I had been secretly grooming myself in my provincial court to confront this wide world for a long time. Taking brazen risks, I had developed my charms and cultivated my powers and finally claimed my rightful crown,. all for this moment. “We must go alone,” says Emerson; and “I must be myself. I cannot break myself any longer for you, or you.” I was ready now to follow Candide across the seas, to climb like Rasselas over the mountain. Hereafter I would choose whom to love, how far to go, when to stop. Not this summer would I tremble at the sound of an approaching car, or worry over my reputation. I would neither submit to being dry-humped nor pretend to virginity. “Whoso would be a man must be a nonconformist. He who would gather immortal palms must not be hindered by the name of goodness, but must explore if it be goodness. Nothing is at last sacred but the integrity of your own mind. Absolve you to yourself, and you shall have the suffrage of the world
.” This summer, with Emerson to back me, love would be beautiful and I would be free.
The train passed Saranac Lake, moving from the mountain into ripe green hills, and approached the Lake Placid station. I had really escaped! As we slowed to a stop, I straddled my suitcase and studied my reflection in the window, frantically trying on pseudonyms. Emerging in a moment from the train’s cloud of smoke I could be whoever I decided.
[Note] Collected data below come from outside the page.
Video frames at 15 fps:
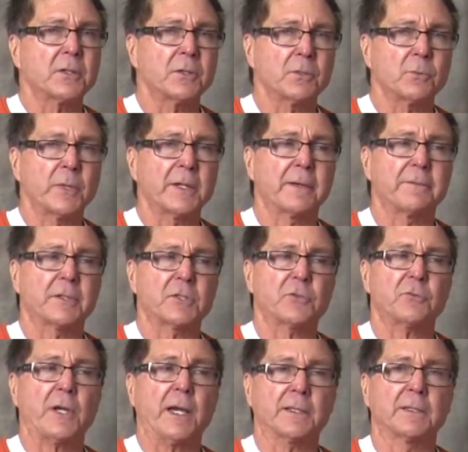a good way of
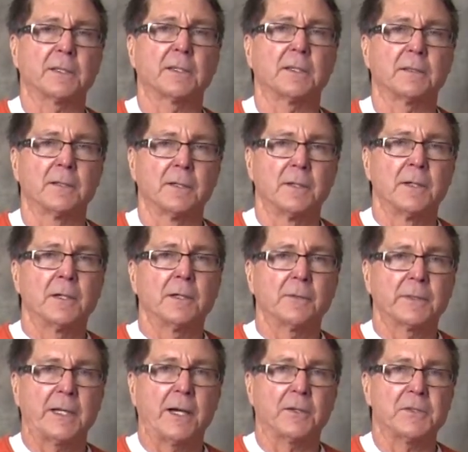extracting it
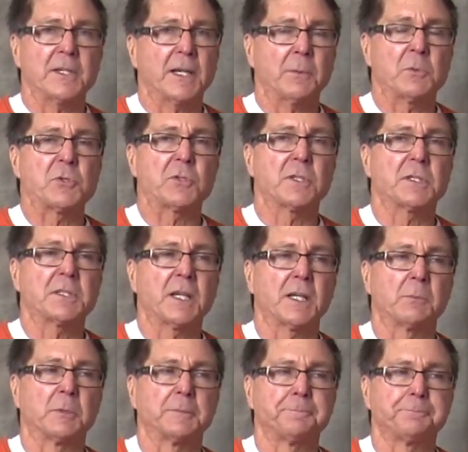without damage to the
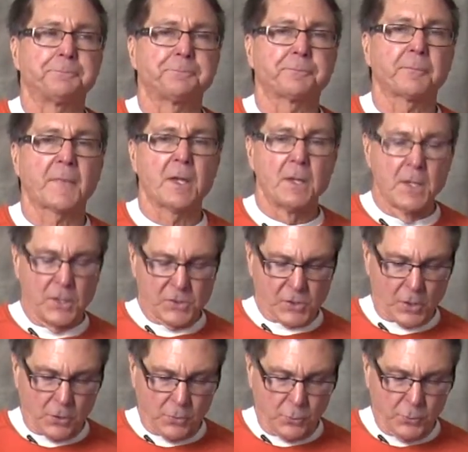table.
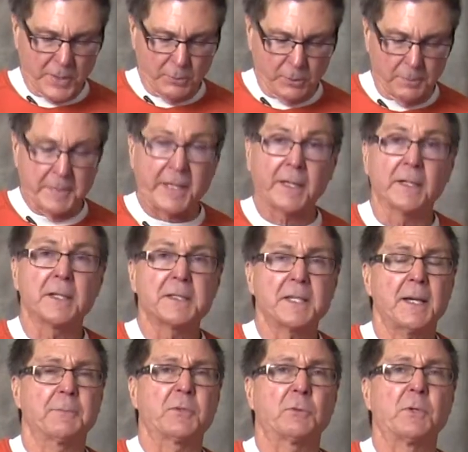So we will make an
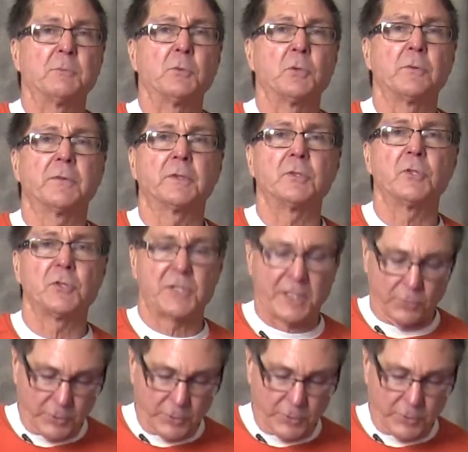attempt to remove and use the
Boys in bright livery patrolled the platform, announcing their hotels. Capturing clients, they strode down the platform, packing as many as five suitcases under their arms while the customers they had managed to snag followed along behind them unencumbered. I, Alicia Alexander, admired how skillfully they worked, though none of them solicited me.
“Anyone here for the Belleview Palace?” I finally heard and answered, “I am,” to a uniformed pimply-faced youth a year or two my senior.
He stopped and looked at me skeptically, without a glimmer of recognition. “Richard Ross sent me,” I explained. “I’ve come to be a waitress.”
“Oh,” he said with an echo of disappointment. He made no move to take my bag. “Get in the back then,” he said, steering me with a toss of his head to a waiting station wagon.
I climbed in and waited. If this kid were from Baybury he would have been happy to take my bag. In a few moments he was back empty-handed.
“There’s hardly ever anyone on this early train during the week. For me it’s a no-tip trip. But a first-class hotel like the Belleview Palace has to send a car down anyway. You’re lucky—other hotels, you’d have to take a taxi.” He started up the motor and off we drove straight into those luscious hills like nothing in Ohio.
As we rounded a bend and began climbing toward an imposing white structure rising out of the apex of one of the hills, bugles in my head played a fanfare. The Belleview Palace Hotel. Me. On a concrete gash through acres of lawn we drove to the stately entrance.